(Beginning of RECORDS FOR THE EXERCISE)
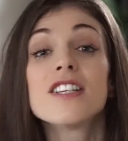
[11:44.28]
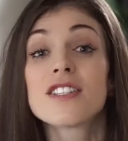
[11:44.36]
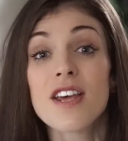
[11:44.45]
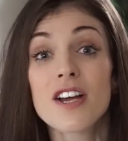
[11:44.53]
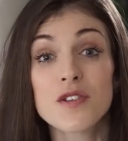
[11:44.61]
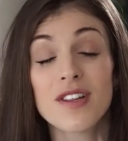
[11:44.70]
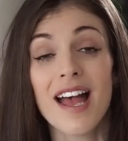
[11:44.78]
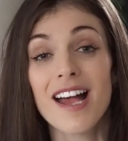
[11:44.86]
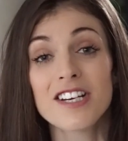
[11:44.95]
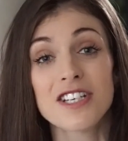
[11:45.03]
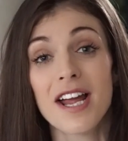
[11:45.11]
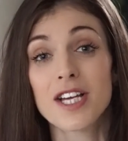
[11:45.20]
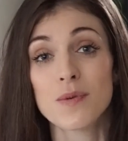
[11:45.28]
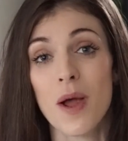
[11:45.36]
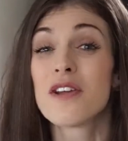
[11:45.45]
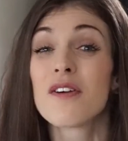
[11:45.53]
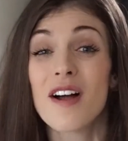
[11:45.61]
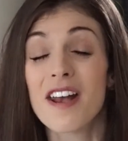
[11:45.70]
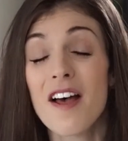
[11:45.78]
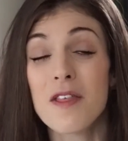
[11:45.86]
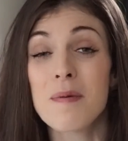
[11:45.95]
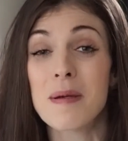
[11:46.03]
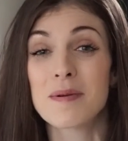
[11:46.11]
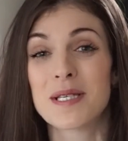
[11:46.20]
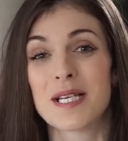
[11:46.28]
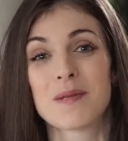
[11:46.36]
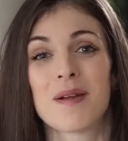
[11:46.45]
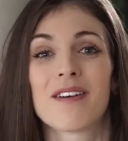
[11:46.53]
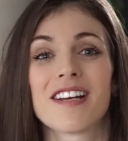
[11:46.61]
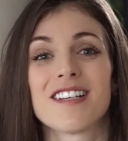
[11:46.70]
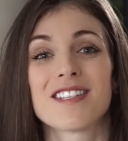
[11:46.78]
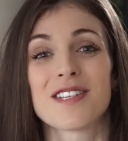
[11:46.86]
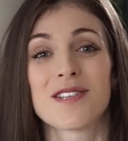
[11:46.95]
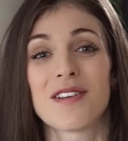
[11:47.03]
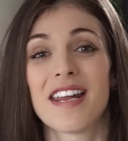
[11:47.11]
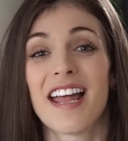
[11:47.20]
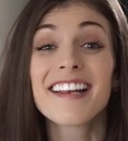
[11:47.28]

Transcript: Search for that hashtag as well. You can find other people's experiences on it.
(End of RECORDS FOR THE EXERCISE)
WHAT YOU ARE ASKED TO DO: Output the data verbatim, images excluded.

RESPONSE TO THE TASK:
[11:44.28]
[11:44.36]
[11:44.45]
[11:44.53]
[11:44.61]
[11:44.70]
[11:44.78]
[11:44.86]
[11:44.95]
[11:45.03]
[11:45.11]
[11:45.20]
[11:45.28]
[11:45.36]
[11:45.45]
[11:45.53]
[11:45.61]
[11:45.70]
[11:45.78]
[11:45.86]
[11:45.95]
[11:46.03]
[11:46.11]
[11:46.20]
[11:46.28]
[11:46.36]
[11:46.45]
[11:46.53]
[11:46.61]
[11:46.70]
[11:46.78]
[11:46.86]
[11:46.95]
[11:47.03]
[11:47.11]
[11:47.20]
[11:47.28]

Transcript: Search for that hashtag as well. You can find other people's experiences on it.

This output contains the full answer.